ICBs do not have ‘resources or expertise’ to manage NHS dentistry
By Jess Hacker
14 July 2023

Many integrated care boards (ICBs) do not have the ‘resources, tools or expertise’ to address inequal access to NHS dentistry nor properly integrated services, MPs have cautioned.

ICBs gained commissioning responsibility for dentistry in April with a view to improving to improve local access.

But the Health and Social Care Select Committee today (14 July) warned that it is ‘concerned’ ICBs will in fact be ‘restrained’ from commissioning more flexibly under the current contract.

The report said: ‘Whilst we recognise that they are still in their early stages, and that dentistry poses one of the greatest commissioning challenges for them, it would be disappointing if the opportunity to improve access to local services were not taken.’

MPs claimed that any contract reform now would ‘almost certainly be too late for those dentists who have already left the NHS’, and urged the Government to focus on incentivising those dentists who still undertake NHS work, including the reintroduction of NHS commitment payments.

Earlier in the inquiry, the Committee criticised the lack of dentist representation on ICBs.

The Committee also proposed NHS England give ICBs a deadline of July 2024 to undertake an oral health needs assessment to ensure they are able to fully integrate their services.

MPs also shared concerns as to whether primary dental care underspend would be ‘directed away from dentistry’ and used to ‘plug gaps in other budgets’.

Data previously obtained by the British Dental Association (BDA) forecast an underspend of around £400m by the end of 2022/23.

NHS England’s director of primary and community care at NHS England, Dr Amanda Doyle told the Committee that ‘no ICB can spend a dental allocation on anything that is not NHS dentistry’.

However, she added: ‘The trouble is, we do not know up front at the start of the year the size of the clawback that will be available, because we do not know the extent of under-delivery by dental providers. We have now introduced measures whereby we are actively reviewing and intervening on providers that are delivering less than 30% of their month-on-month contracted activity, so we can try to free up some of that funding earlier in the year and then commission locally to find alternative ways of providing dental activity.’

The MPs recommended that this ringfence be permanently applied, and urged NHS England to put in place transparent scrutiny to ensure compliance.

Chair of the Committee and MP Steve Brine said: ‘Rarely has an inquiry been more necessary than this one. To hear of someone in such pain and distress that they resorted to using pliers to extract their teeth demonstrates the crisis in NHS dental services. The problem is compounded by people being unaware of what they’re entitled to and a contract that is unfit for purpose when it comes to paying dentists for treating NHS patients. Today we register in the strongest terms possible our concern for the future of NHS dental services and the patients who desperately need access to them.

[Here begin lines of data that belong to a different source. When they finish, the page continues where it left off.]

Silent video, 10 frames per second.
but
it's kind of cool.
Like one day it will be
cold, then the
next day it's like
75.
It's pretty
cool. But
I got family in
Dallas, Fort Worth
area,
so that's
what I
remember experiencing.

‘Declining levels of NHS dentistry activity should have been sounding alarm bells, as should a projected budget underspend of £400 million. 

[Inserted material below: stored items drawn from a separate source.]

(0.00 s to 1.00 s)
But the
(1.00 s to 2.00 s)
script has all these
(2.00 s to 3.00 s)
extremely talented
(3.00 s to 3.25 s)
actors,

‘What’s particularly frustrating is that recommendations made by our predecessor Committee 15 years ago to reform the dental contract have still not been implemented. Yet contract reform alone is unlikely to bring back dentists who have already left the NHS or are considering leaving in the near future.

‘We endorse the Government’s ambition to ensure that everyone who needs an NHS dentist can access one. Belatedly, now is the time to deliver it.’